Letters to the Editor

Texting tragedy; Toyota suppliers; Trump finds a way

Authorities investigate a deadly crash Wednesday involving a van carrying church members and a pickup on U.S. 83 outside Garner State Park in northern Uvalde County. The group of senior adults from First Baptist Church of New Braunfels, Texas, was returning from a retreat when the crash occurred, a church statement said.
Authorities investigate a deadly crash Wednesday involving a van carrying church members and a pickup on U.S. 83 outside Garner State Park in northern Uvalde County. The group of senior adults from First Baptist Church of New Braunfels, Texas, was returning from a retreat when the crash occurred, a church statement said. AP

Texting tragedy

I wonder if Colleyville state Sen. Konni Burton is reconsidering her position of banning texting while driving after reading the story of a texting driver who killed 13 seniors last week (“Driver in fatal crash admitted texting, witness says,” Saturday).

The offending driver’s “I’m sorry” comment doesn’t carry much weight.

Since the Texas House passed a bill in March banning texting while driving, the Senate has the opportunity to codify this position and send it to the governor — assuming intransigents like Burton drop their opposition.

Her position that the law would be unenforceable is nonsense; 46 states have enforceable laws against texting while driving.

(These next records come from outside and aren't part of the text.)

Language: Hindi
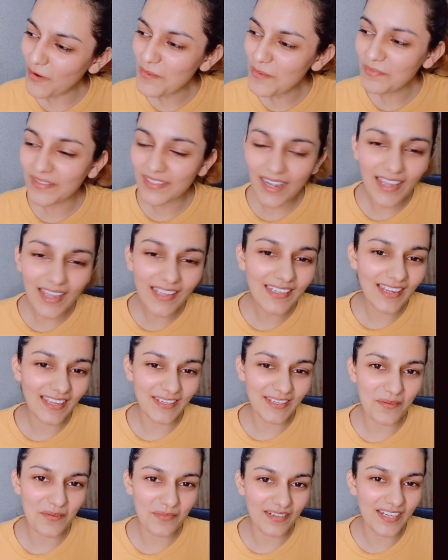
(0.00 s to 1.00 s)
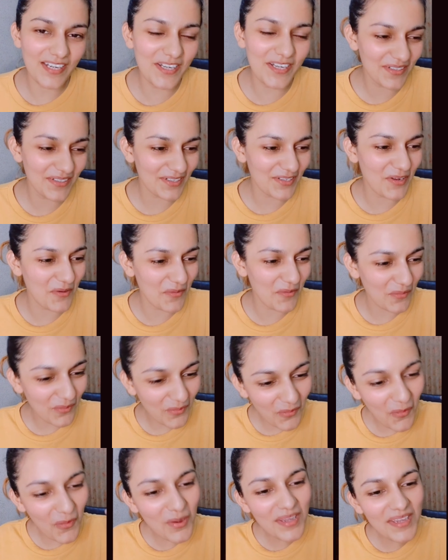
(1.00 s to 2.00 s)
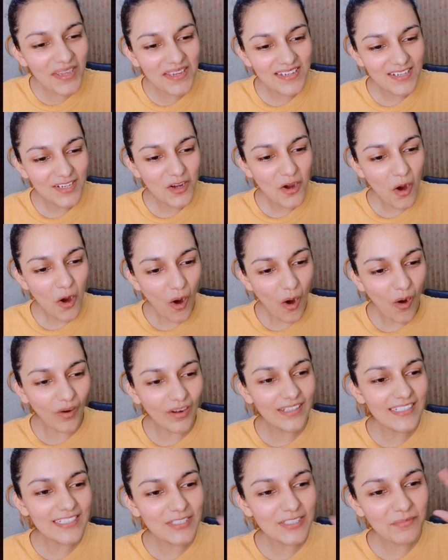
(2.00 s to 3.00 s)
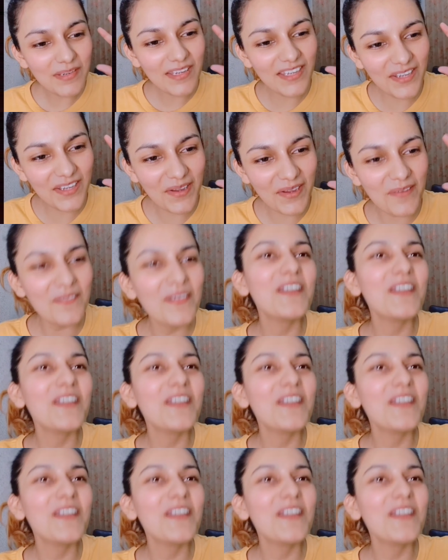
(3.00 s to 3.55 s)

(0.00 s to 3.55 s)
कोई बना रहा है ये वीडियो कोई ऑडियंस में ये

In a previous letter, I asked what number of injuries and fatalities it would take for Burton to change her position.

Tragically, I hope the number is 13.

William S. Taylor,

Colleyville

Toyota suppliers

In his April 1 column, “Driving My Life Away,” Ed Wallace inaccurately suggested that Toyota’s “just in time” manufacturing system imposes “huge penalties” for suppliers who miss deadlines and carries a “huge human cost.”

In fact, Toyota will not penalize a supplier for issues that result in a delay. Rather, we will work with the supplier to understand and help address the root cause.

More broadly, safety remains a top priority at Toyota, and our commitment to safe working conditions extends to our suppliers.

We reinforce this by evaluating potential Toyota suppliers’ safety records during the selection process, performing periodic reviews of their safety performance, regularly visiting manufacturing facilities, sharing best practices and providing training materials.

Our “just in time” manufacturing, which eliminates unnecessary waste, evolved from our core value of continuous improvement.

In that same spirit, Toyota works to deepen safety processes through collaboration with our suppliers — and we will continue pursuing this vigorously.

We are committed to partnering with Toyota suppliers to ensure mutual, sustainable success.

We do not penalize performance challenges. We see them as opportunities to improve together.

Bob Young,

group vice president, Toyota Motor North America, Plano

Trump finds a way

President Trump is doing what he promised.

Yes, it will be uncomfortable for us when our favorite agencies no longer have the dollars they “need,” but Americans have always been able to find a way, large government or not.

My Irish immigrant family came through Ellis Island after a trip in the hull of a wooden boat. They were hungry enough to find a way out of the potato famine.

There were no agencies to help them, they were left to find a way.

Patricia Wachter,

Fort Worth

Correction

About 7,000 people will be in Fort Worth Friday through Sunday to attend the U.S. Concealed Carry Association’s annual Concealed Carry Expo. Due to an editing error, the dates of the meeting were incorrect in a Sunday opinion column.